## TASK STATEMENT
Where does the string "second" appear in the records? Copy every line that contains it.

## DATA FOR THIS EXERCISE
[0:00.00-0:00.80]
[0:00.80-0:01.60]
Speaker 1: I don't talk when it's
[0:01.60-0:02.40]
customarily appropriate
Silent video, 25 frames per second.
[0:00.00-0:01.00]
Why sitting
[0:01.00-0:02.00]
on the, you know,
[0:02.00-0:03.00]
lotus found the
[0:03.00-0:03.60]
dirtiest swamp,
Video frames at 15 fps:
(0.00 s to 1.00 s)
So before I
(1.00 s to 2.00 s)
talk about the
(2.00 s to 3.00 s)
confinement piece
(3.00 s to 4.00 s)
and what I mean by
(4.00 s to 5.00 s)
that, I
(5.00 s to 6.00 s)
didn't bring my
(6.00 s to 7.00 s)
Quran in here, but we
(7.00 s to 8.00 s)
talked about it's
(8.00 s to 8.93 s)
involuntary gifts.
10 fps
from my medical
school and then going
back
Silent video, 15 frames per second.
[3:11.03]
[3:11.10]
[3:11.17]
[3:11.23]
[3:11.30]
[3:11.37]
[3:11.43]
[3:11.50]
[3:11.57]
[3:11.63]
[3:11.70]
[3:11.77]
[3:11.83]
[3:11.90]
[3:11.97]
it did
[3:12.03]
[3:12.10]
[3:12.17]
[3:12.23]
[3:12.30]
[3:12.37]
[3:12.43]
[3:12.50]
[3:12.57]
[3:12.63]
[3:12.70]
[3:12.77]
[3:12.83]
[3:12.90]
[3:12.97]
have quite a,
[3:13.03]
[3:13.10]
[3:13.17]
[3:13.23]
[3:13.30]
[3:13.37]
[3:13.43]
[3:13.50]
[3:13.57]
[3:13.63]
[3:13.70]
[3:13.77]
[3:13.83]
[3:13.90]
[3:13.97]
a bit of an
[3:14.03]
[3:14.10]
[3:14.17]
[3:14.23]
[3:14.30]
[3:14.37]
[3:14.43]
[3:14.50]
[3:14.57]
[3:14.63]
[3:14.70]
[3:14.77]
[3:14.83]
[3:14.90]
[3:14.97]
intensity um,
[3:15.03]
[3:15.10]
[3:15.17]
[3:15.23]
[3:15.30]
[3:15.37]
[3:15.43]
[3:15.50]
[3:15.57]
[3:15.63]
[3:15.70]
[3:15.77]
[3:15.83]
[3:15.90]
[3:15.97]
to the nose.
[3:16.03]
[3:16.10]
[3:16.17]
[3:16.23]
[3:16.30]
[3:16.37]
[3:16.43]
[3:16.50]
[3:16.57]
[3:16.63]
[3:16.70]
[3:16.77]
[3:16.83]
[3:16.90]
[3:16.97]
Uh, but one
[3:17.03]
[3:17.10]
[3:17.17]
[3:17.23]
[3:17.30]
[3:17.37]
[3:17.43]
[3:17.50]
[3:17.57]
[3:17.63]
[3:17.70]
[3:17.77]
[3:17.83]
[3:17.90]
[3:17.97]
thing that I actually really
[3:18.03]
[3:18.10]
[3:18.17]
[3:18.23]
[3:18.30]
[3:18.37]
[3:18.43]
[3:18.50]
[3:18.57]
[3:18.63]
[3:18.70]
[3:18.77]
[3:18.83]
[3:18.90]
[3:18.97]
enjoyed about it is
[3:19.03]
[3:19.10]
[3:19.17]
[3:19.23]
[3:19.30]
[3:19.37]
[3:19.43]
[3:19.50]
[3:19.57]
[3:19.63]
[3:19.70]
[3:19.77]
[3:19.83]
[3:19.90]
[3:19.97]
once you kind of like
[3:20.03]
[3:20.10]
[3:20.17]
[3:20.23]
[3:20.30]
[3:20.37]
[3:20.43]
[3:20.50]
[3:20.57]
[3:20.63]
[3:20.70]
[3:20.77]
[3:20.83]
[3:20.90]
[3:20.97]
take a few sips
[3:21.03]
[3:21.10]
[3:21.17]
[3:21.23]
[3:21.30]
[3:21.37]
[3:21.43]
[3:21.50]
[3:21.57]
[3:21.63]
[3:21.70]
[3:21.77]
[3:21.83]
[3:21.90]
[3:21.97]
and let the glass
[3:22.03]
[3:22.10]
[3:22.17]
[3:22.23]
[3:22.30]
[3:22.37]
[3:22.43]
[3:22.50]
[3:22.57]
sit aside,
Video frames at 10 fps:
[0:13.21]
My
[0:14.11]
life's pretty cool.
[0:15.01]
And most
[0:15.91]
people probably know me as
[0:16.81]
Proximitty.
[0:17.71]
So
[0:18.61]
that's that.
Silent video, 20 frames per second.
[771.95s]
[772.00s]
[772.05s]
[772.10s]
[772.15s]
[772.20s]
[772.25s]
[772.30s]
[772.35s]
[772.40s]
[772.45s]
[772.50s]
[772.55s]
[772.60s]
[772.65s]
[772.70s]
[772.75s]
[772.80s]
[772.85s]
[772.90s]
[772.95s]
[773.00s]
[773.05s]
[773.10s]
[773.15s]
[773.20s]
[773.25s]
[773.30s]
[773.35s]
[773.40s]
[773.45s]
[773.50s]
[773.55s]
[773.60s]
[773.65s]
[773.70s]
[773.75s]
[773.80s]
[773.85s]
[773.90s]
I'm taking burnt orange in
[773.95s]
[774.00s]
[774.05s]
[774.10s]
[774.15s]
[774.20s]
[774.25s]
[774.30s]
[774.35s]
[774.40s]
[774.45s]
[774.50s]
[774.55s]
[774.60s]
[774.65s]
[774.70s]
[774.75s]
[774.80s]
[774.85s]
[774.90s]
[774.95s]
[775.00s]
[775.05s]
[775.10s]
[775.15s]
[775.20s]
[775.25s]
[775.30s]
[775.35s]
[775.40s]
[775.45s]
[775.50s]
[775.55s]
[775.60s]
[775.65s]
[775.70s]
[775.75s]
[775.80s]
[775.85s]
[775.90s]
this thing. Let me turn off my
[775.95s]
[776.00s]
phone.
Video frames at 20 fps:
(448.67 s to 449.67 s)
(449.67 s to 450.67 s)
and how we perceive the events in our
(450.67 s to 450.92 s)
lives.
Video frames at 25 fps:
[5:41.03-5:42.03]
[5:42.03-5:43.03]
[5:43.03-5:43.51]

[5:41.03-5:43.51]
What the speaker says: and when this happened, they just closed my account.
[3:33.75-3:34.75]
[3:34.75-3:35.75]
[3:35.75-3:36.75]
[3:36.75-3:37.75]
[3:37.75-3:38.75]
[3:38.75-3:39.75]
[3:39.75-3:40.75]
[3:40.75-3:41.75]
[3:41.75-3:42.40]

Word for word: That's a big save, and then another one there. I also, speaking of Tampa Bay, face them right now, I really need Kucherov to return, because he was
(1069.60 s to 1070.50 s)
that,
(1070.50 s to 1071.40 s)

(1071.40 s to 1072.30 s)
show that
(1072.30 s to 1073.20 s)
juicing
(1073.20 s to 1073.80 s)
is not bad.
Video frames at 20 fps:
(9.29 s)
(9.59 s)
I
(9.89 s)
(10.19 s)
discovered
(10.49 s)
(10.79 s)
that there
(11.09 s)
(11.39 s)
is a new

## TASK RESPONSE
Silent video, 25 frames per second.
Silent video, 15 frames per second.
Silent video, 20 frames per second.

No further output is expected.